Moving to a new apartment is a task. Right from packing up the smallest things you own to the biggest things your apartment owner does not know he owns, the process of packing in itself is an ordeal.

For me, however, the ordeal was more emotional than physical.

Moving out on my own was a decision I made a year back. I moved into this cosy, little nest like place sometime soon… And to my subconscious surprise, a new life had begun. I was liberated. Mostly off the awkward inhibitions one would have about the big, bad world out there. Notwithstanding of course that, I was part of it now.

And now, as I am packed once again and look around this place, devoid of my belongings, I feel strange. These mixed bittersweet memories rush through my veins as my eyes wander through the corners of the apartment.

This place had changed me. And I had changed this place.

I guess, most people, will believe there is a little bit of us in everything we leave. Same is the case with people. I let go of a large number of people from my life in the last year. Each of them has moved on in their life and yet, they did leave a little bit of themselves in me when they left.

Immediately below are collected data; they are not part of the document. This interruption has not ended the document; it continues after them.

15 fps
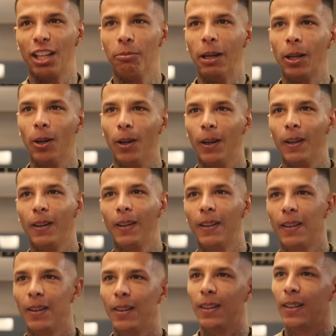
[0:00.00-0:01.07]
E aí, irmão?
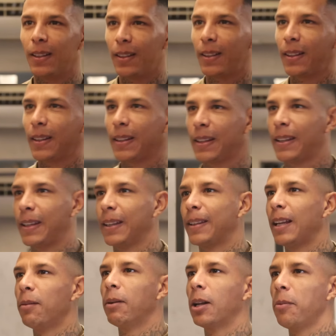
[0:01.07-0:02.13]
Tá, irmão. Que
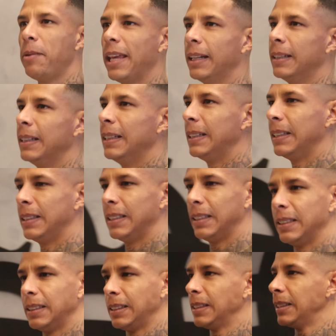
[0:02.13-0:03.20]
tá, irmão? Bien?
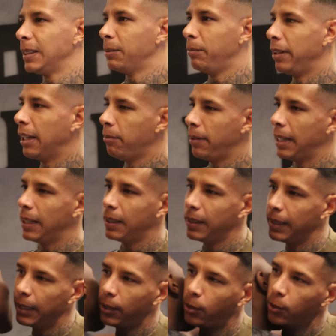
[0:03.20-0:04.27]
Bien, bien.
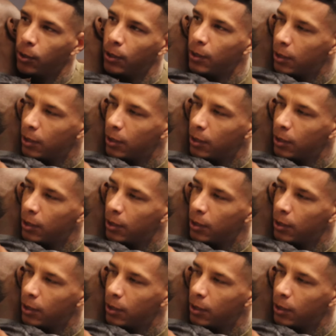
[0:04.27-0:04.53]
Tu?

So, as I close the corridors of this place and handover my last set of keys, I hope that this place holds a bit of me in itself. The walls might be repainted, but it would still hold my memories of leaning on it while it poured outside. The furniture may be refurbished, but it would still hold my sleepy Saturday stretches. And most of all, everything will be cleaned up to look like new, but it will still hold a little of the old me in its corridors.

Until then. Life beckons at yet another place.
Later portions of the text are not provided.